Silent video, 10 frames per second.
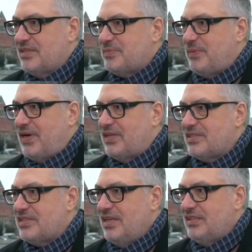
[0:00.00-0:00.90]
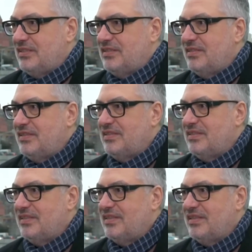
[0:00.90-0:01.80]
response. That's how wars
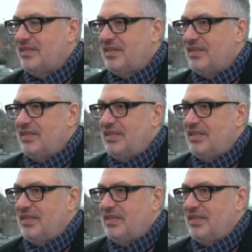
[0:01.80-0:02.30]
start, though, isn't it?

Work to complete: Skip every image and output the remaining records exactly.

Answer for the task:
Silent video, 10 frames per second.
[0:00.00-0:00.90]
[0:00.90-0:01.80]
response. That's how wars
[0:01.80-0:02.30]
start, though, isn't it?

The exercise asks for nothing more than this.